Recorded data
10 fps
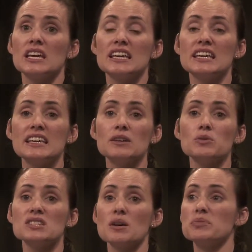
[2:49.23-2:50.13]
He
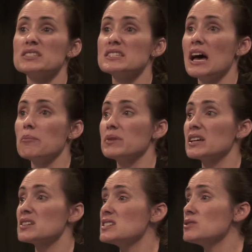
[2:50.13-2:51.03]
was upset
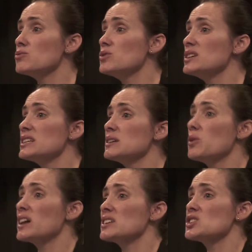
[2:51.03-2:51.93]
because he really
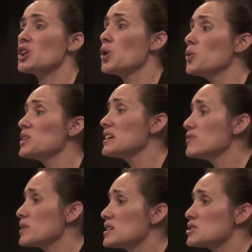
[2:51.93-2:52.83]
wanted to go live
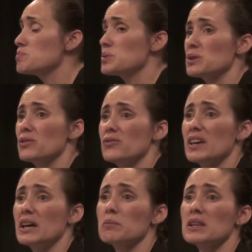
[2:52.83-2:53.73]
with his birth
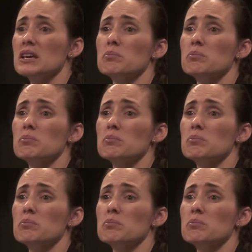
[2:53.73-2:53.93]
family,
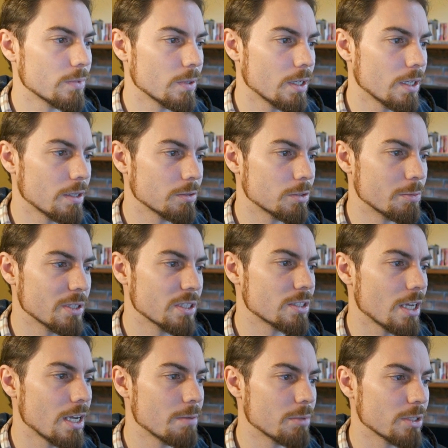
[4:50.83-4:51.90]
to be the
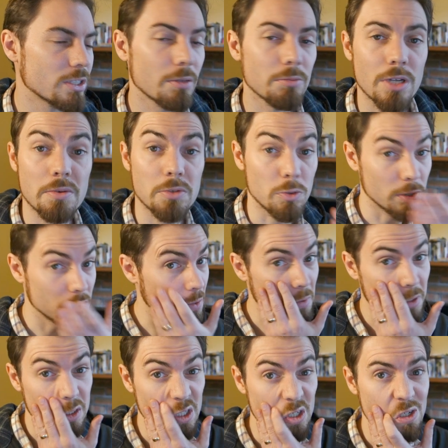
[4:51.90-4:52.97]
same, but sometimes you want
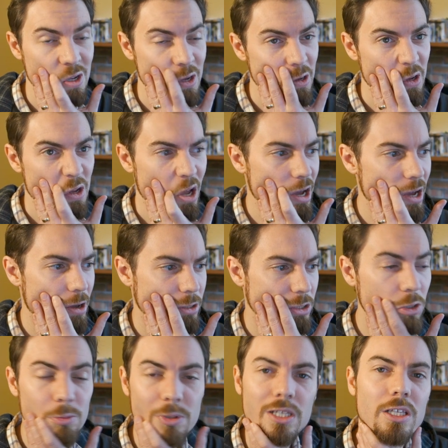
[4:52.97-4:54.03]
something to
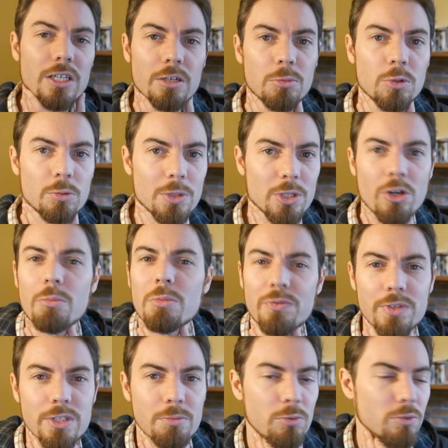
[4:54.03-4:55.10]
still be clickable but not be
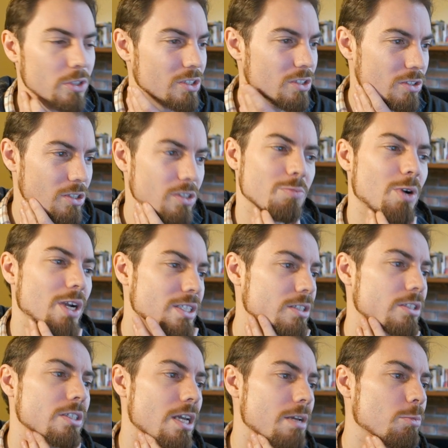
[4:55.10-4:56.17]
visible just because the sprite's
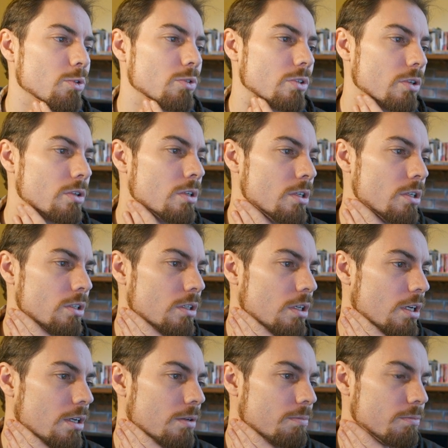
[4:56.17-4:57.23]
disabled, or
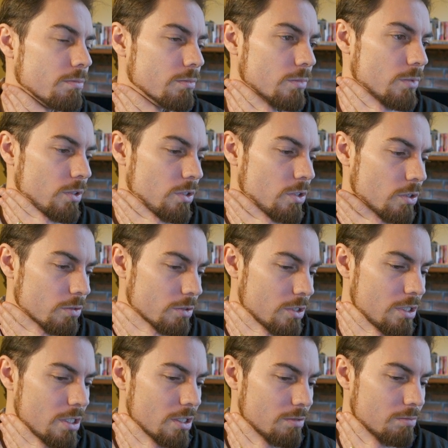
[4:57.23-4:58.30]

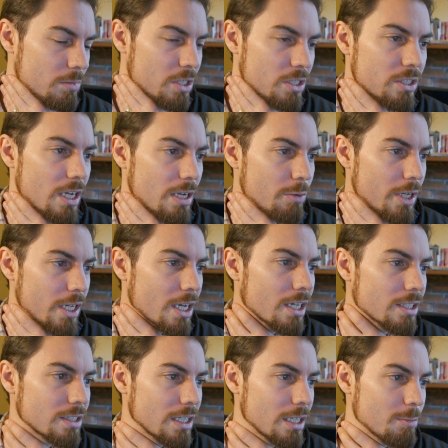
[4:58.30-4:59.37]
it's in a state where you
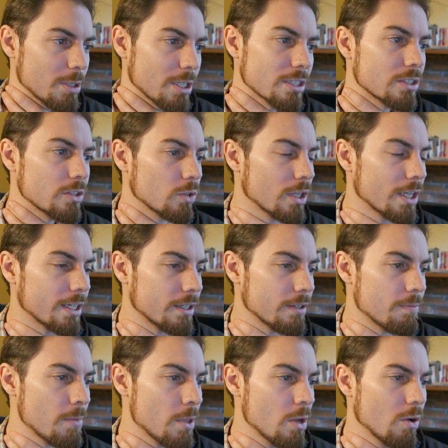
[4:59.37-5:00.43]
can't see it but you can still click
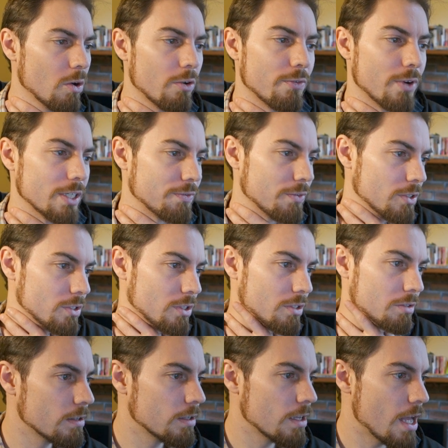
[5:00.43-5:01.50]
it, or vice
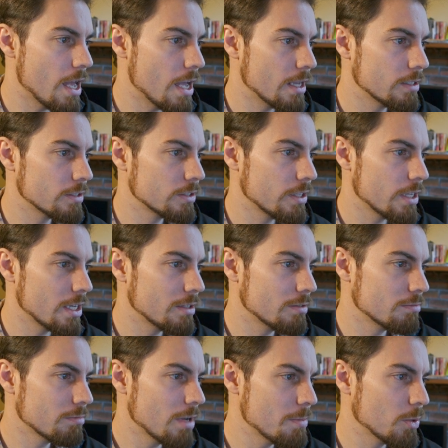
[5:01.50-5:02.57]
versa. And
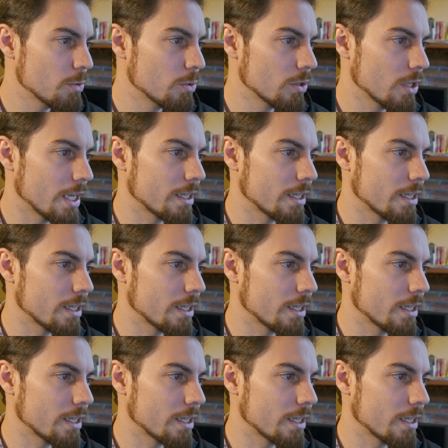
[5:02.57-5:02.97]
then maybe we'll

Task requirements - Strip the images and return the remaining data exactly.

Output of the exercise -
10 fps
[2:49.23-2:50.13]
He
[2:50.13-2:51.03]
was upset
[2:51.03-2:51.93]
because he really
[2:51.93-2:52.83]
wanted to go live
[2:52.83-2:53.73]
with his birth
[2:53.73-2:53.93]
family,
[4:50.83-4:51.90]
to be the
[4:51.90-4:52.97]
same, but sometimes you want
[4:52.97-4:54.03]
something to
[4:54.03-4:55.10]
still be clickable but not be
[4:55.10-4:56.17]
visible just because the sprite's
[4:56.17-4:57.23]
disabled, or
[4:57.23-4:58.30]

[4:58.30-4:59.37]
it's in a state where you
[4:59.37-5:00.43]
can't see it but you can still click
[5:00.43-5:01.50]
it, or vice
[5:01.50-5:02.57]
versa. And
[5:02.57-5:02.97]
then maybe we'll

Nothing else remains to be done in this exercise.